With her addiction kicked and an impressive resume, Bertovich attempted to reenter the workforce, only to find that she was unemployable. Applications required Bertovich to disclose any criminal record, yet her honesty only led to rejection. “On every application, there’s that box that you have to check stating whether or not you’ve been arrested,” she said. “There’s no space to explain what you did, or to talk about your character. You just click that box and they toss your application in the trash.”

Despite her advanced education, Bertovich’s only glimmer of hope was Bob Evans, a Midwestern fast food chain. In order to bolster her chances of employment, Bertovich filled out the application in person. She was faced with the familiar box, but noticed a disclaimer stating that applicants in certain states, including Pennsylvania, were not required to disclose their arrest history.

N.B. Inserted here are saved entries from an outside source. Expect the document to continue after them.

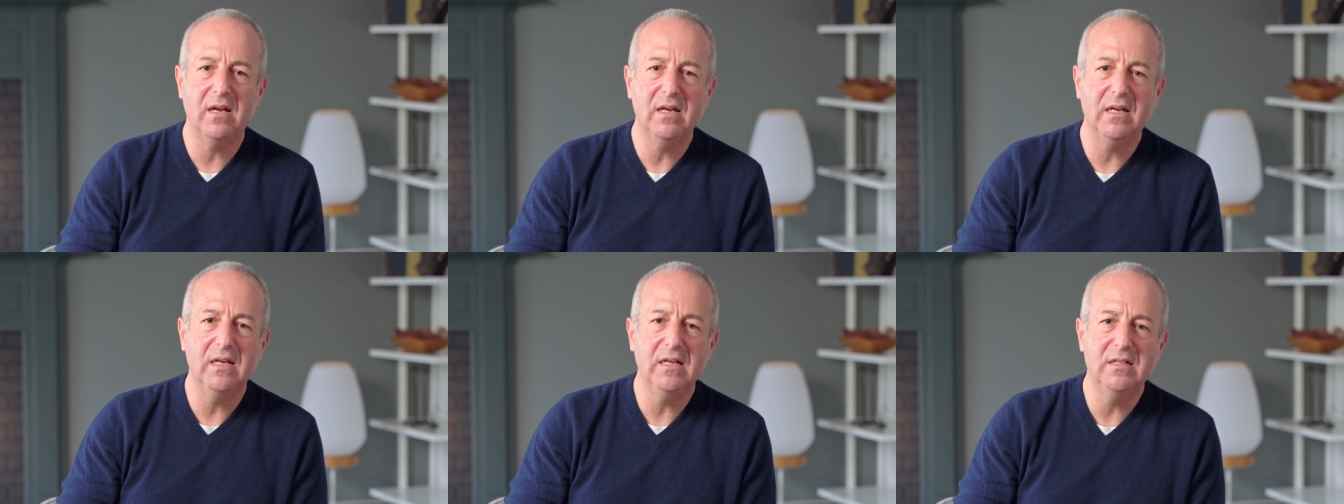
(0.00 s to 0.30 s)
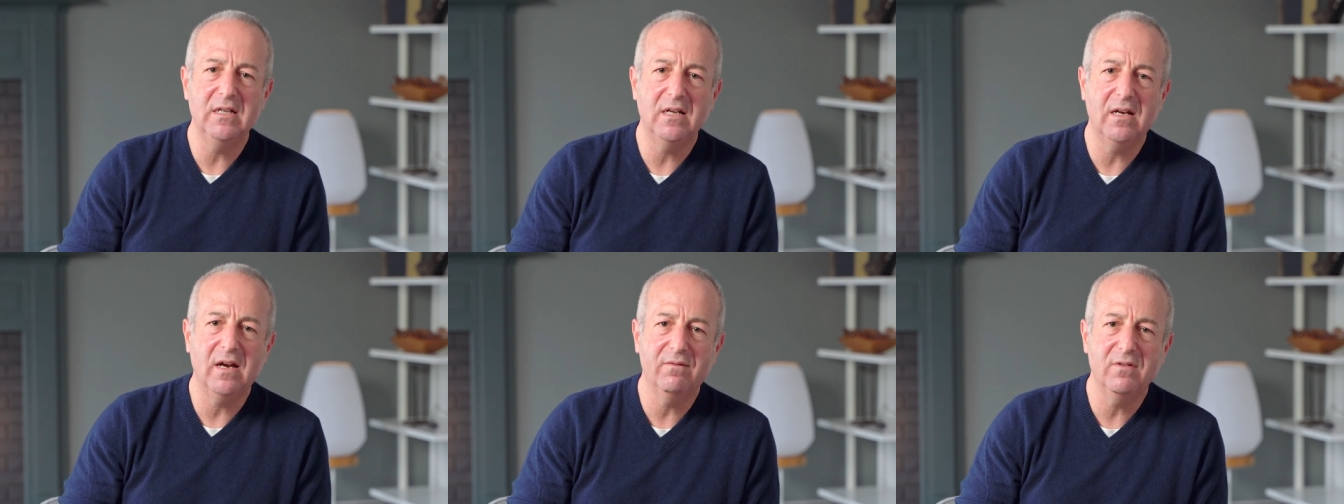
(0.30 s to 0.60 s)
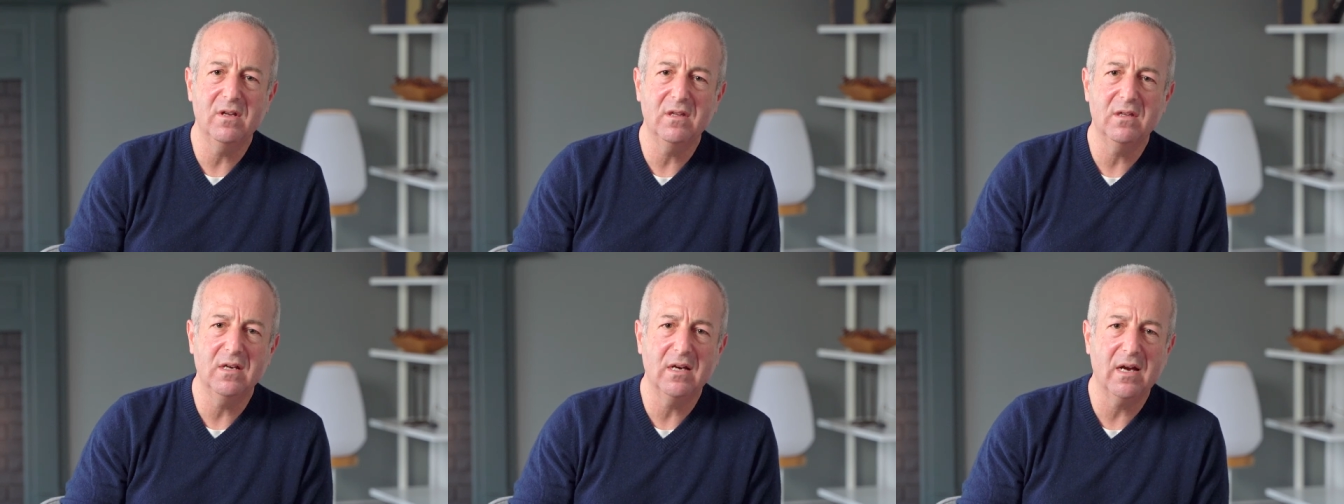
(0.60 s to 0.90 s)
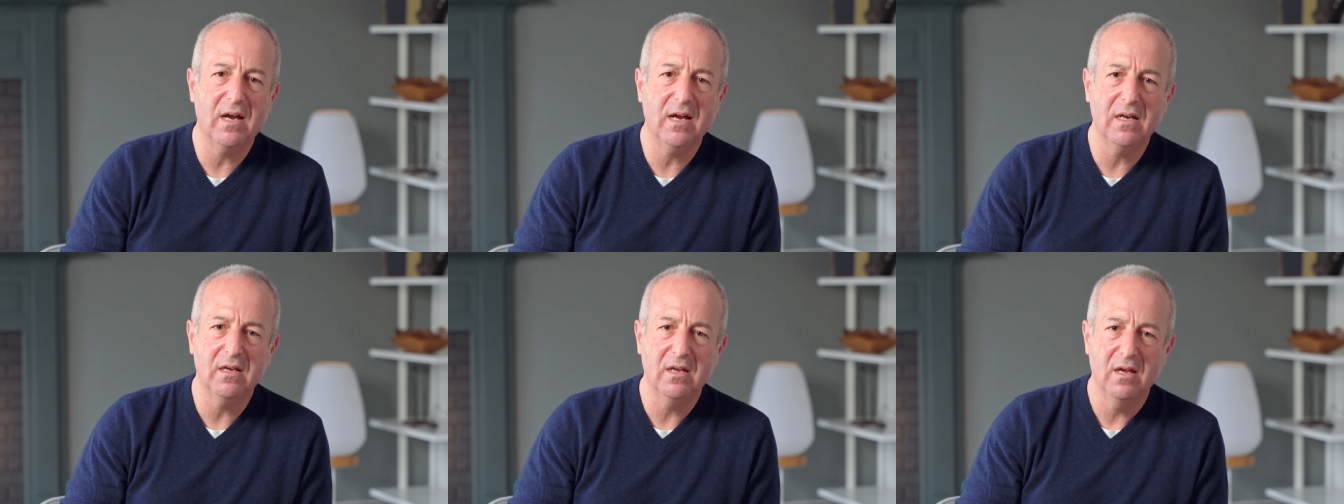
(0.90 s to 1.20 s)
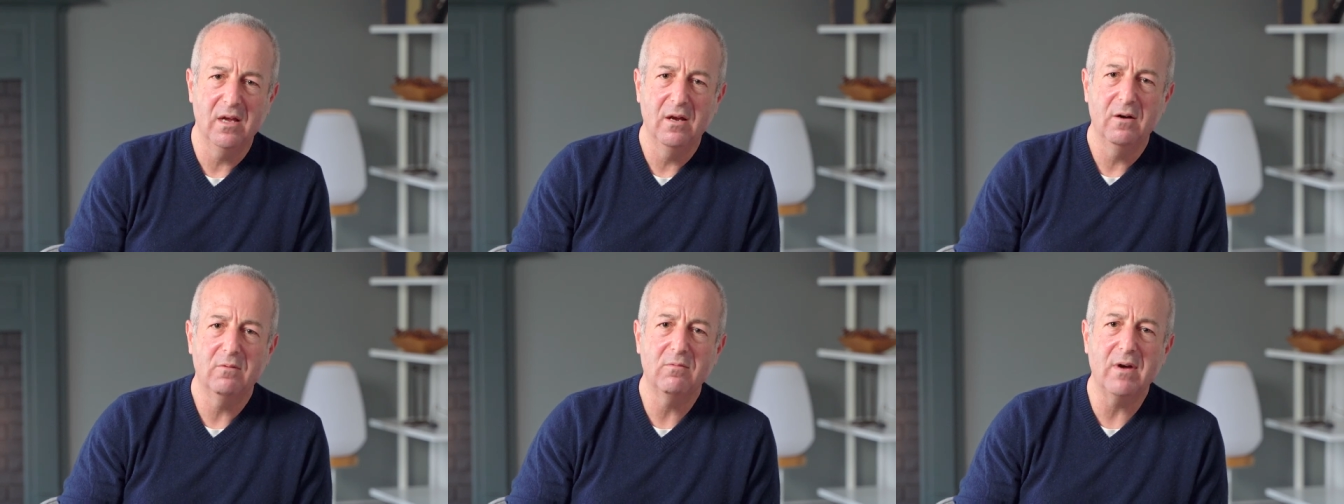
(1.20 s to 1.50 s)
he did everything I
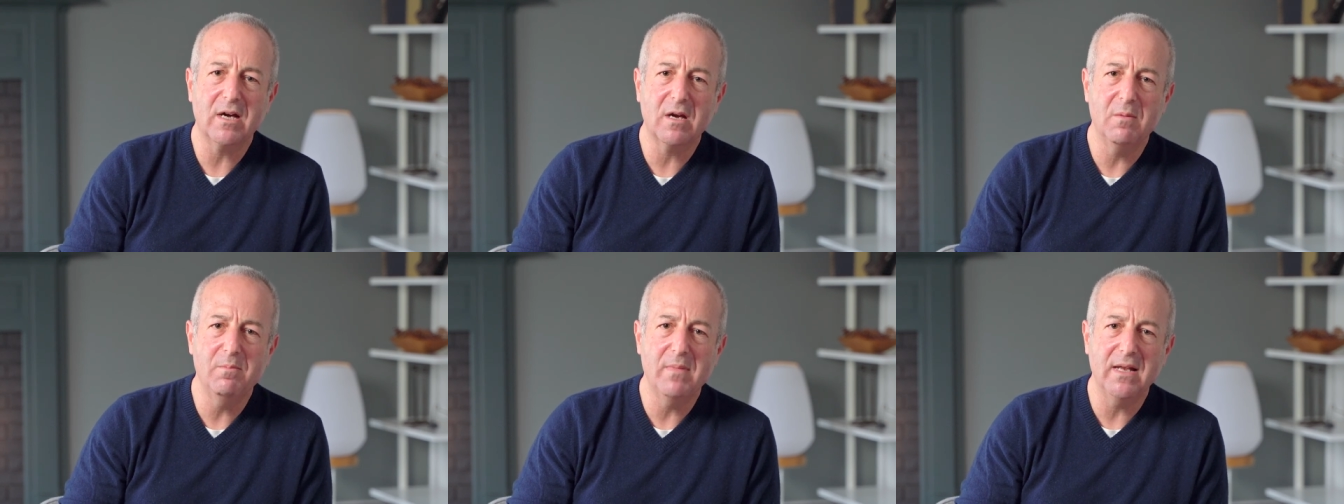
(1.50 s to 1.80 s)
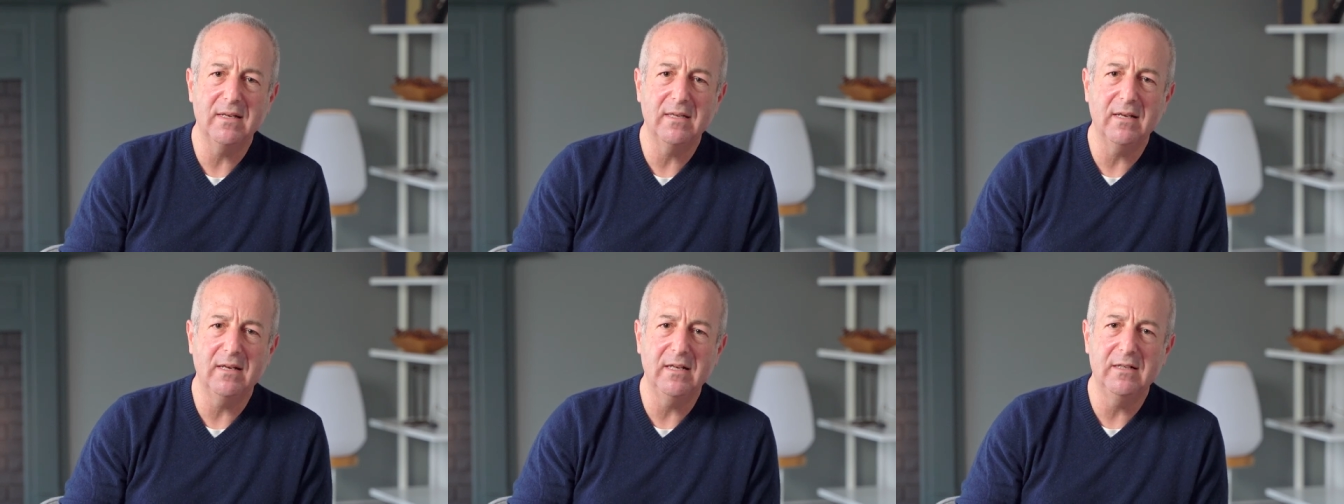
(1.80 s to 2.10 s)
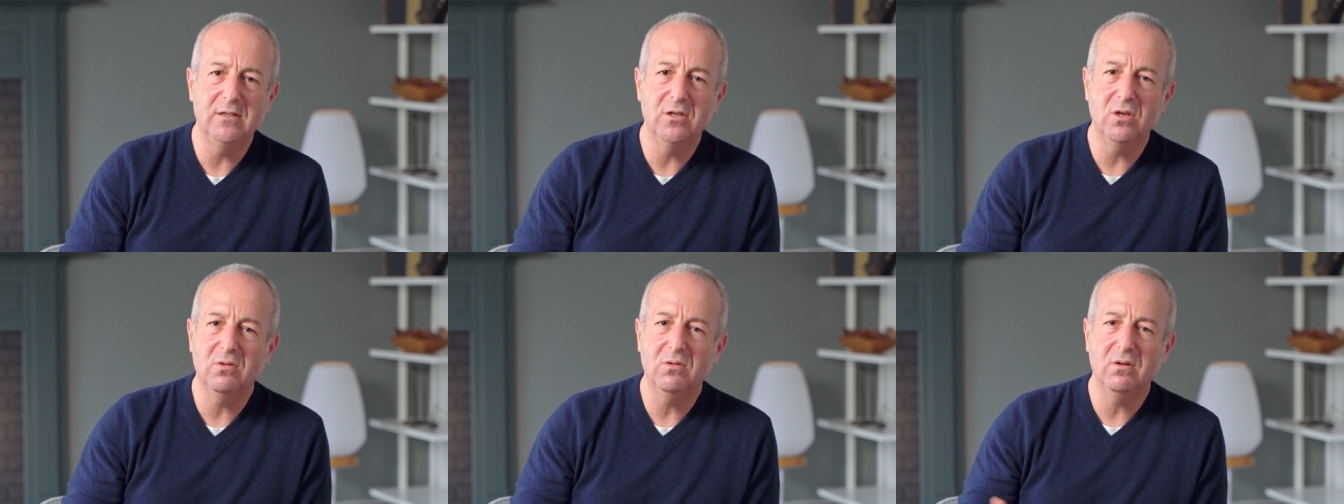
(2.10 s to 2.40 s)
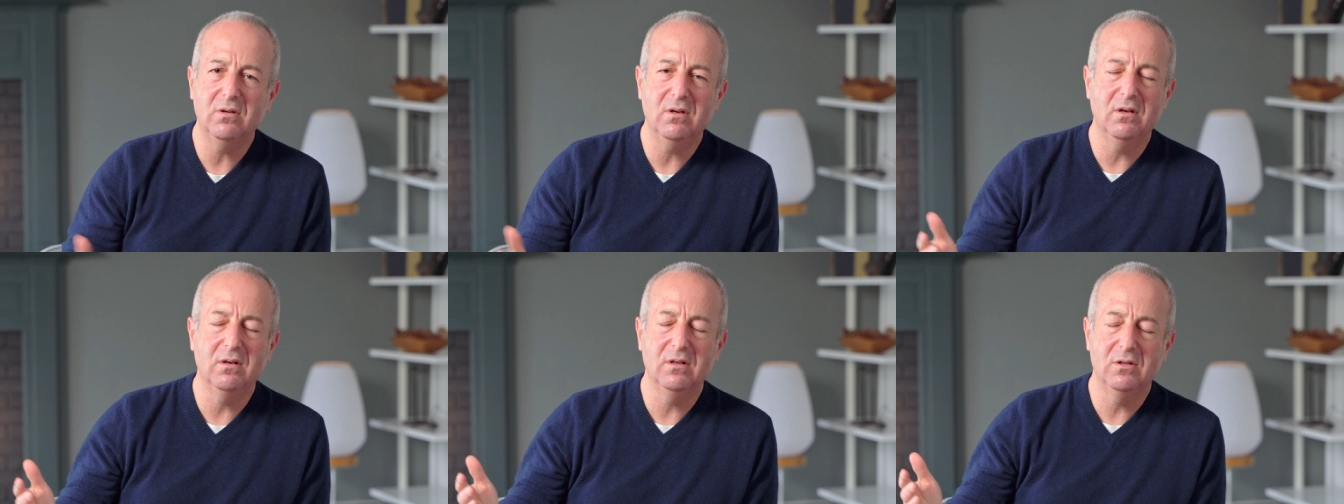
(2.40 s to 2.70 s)
recommended he do,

Bertovich asked the General Manager if the disclaimer was true, and he replied that it was.

To thwart misconceptions that may have arisen during a background check, Bertovich discussed her arrest with the General Manager, who invited her to return for an interview. “During the interview, they asked me to write a summary of my prior, so I wrote two pages. That was specifically what they asked for. They wanted me to give them some details, and I did that.”

After two years of rejection, Bertovich finally secured employment at the fast food restaurant. “I was so happy that somebody finally gave me a chance,” recalls Bertovich. She was hired as a grill cook and, because of her multiple college degrees, was trained to become a manager. “I never called off, never showed up late,” said Bertovich. “They were really happy with me. And they moved me around from position to position in the restaurant, grooming me for a management role.”

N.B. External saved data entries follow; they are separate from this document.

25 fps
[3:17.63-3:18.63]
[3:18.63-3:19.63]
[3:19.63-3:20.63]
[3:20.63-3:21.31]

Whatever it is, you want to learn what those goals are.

She worked Thanksgiving Day, Christmas Eve, and New Year’s Eve, sacrificing celebrations with her family. One week after the New Year, “I went into work on time, dressed nice. I had just rolled my hair and everyone was telling me how nice I looked,” she remembered. “But when I went to the back, I walked out in tears because they just said, ‘you’re terminated.’”

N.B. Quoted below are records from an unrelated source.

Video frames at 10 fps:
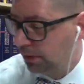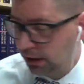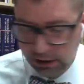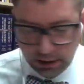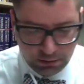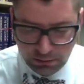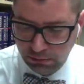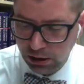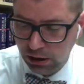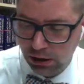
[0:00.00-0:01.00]
I did
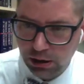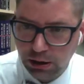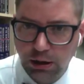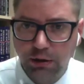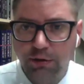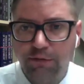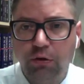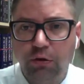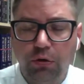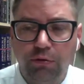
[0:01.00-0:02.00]
the
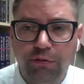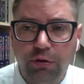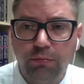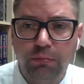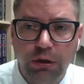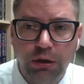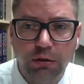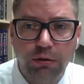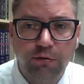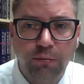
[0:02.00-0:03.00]
funeral for
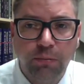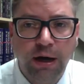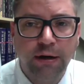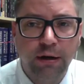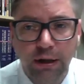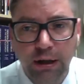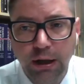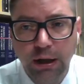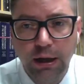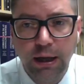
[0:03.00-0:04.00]
Bradley,
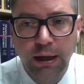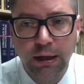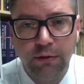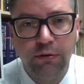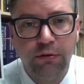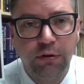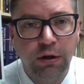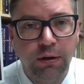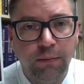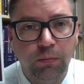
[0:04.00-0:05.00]
and
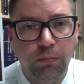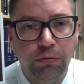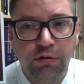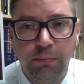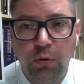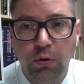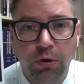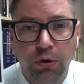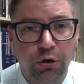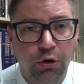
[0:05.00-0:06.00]
the support
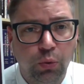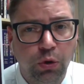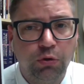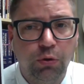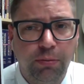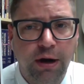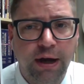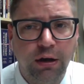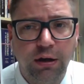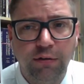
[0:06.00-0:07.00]
worker who worked with
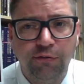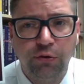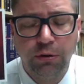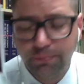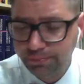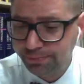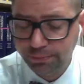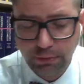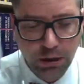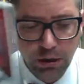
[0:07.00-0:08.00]
Bradley for
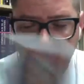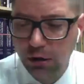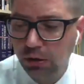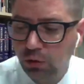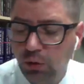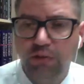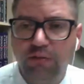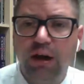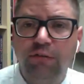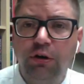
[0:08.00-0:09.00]

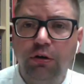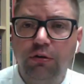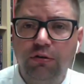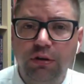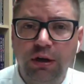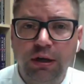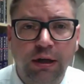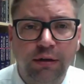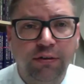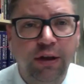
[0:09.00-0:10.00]
25 years
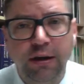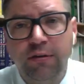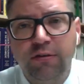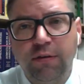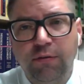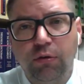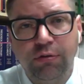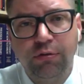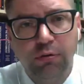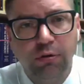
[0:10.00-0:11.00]
has attended several
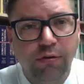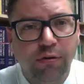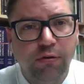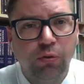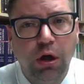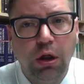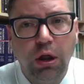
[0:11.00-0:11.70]
services as well.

Although she completed the requested summary of her arrest, the manager told Bertovich that she lied about her criminal history on the application. “I didn’t see how that was possible when I filled out a two-page summary,” asserted Bertovich. “The application told me I didn’t have to check the box, so I never wrote ‘Yes’ or ‘No.’ I was able to leave it empty.” Without further explanation from Bob Evans, Bertovich was once again unemployed.

With fast food restaurants and chain stores denying Bertovich’s applications, a rare message of hope alleviated her desperation. Daniel Bull, founder of Zero Six Eight, contacted Bertovich with an opportunity. According to the organization’s website, Zero Six Eight is “a for-profit incubator that exists to promote the innovative potential of ex-offenders as they pursue goals of employment, entrepreneurship, and independence.” Several Zero Six Eight participants developed a business constructing pre-fabricated tiny houses, and have enlisted Bertovich for her architecture and design expertise. “I am so grateful for this opportunity,” she beamed.

After years of injury, addiction, and unemployment, Bertovich is finally progressing. Her challenges, however, are not uncommon. No matter the crime, ex-offenders are often shut out of the workforce. Employers tend to disregard skills and work ethic when they learn of an applicant’s arrest history. “It’s just ridiculous,” wept Bertovich. “When you try to do what’s right, and I’ve been clean for so long, and I have children to take care of, and they want me to pay my restitution and my fines, but they threaten to put me back in jail if I don’t, what am I supposed to do?” For Bertovich, Zero Six Eight has provided a clear path to success. For the 14 million ex-felons in our country, however, most do not receive similar opportunities. With few job prospects, 68% of state prisoners return to jail within three years of their initial release, trapped in a recurring cycle of crime.